# EXERCISE PROMPT
Each and every line below goes into your answer unchanged, but leave out the images.

# RECORDS FOR THE EXERCISE
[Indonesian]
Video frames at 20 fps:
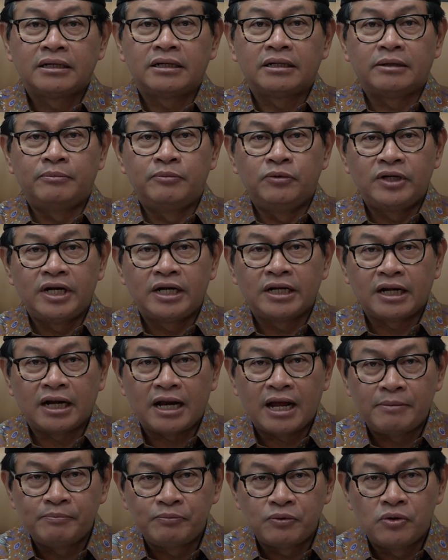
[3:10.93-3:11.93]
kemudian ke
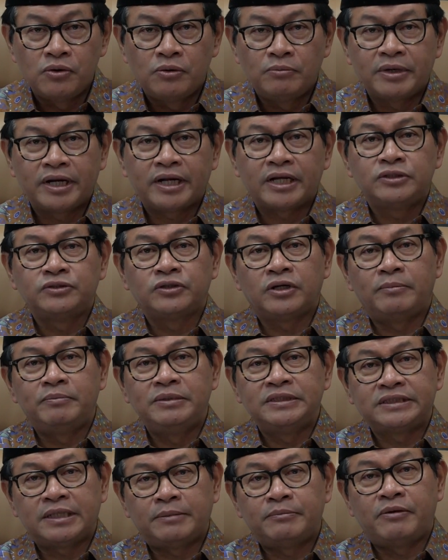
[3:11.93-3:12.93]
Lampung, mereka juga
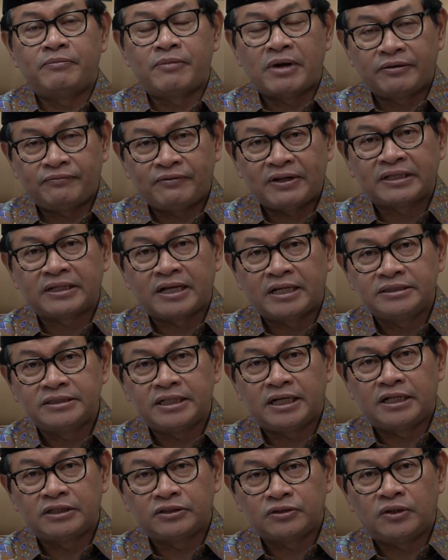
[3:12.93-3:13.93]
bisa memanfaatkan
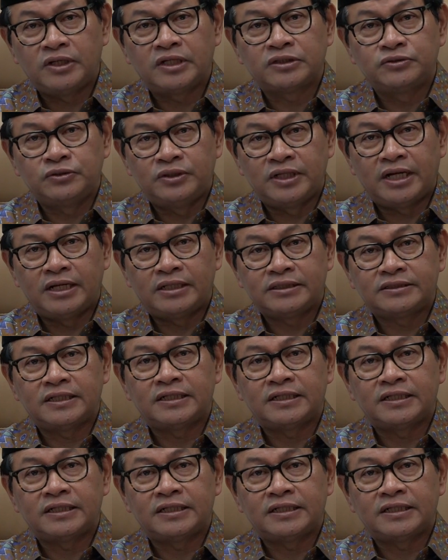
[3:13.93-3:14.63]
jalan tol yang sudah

# PROBLEM SOLUTION
[Indonesian]
Video frames at 20 fps:
[3:10.93-3:11.93]
kemudian ke
[3:11.93-3:12.93]
Lampung, mereka juga
[3:12.93-3:13.93]
bisa memanfaatkan
[3:13.93-3:14.63]
jalan tol yang sudah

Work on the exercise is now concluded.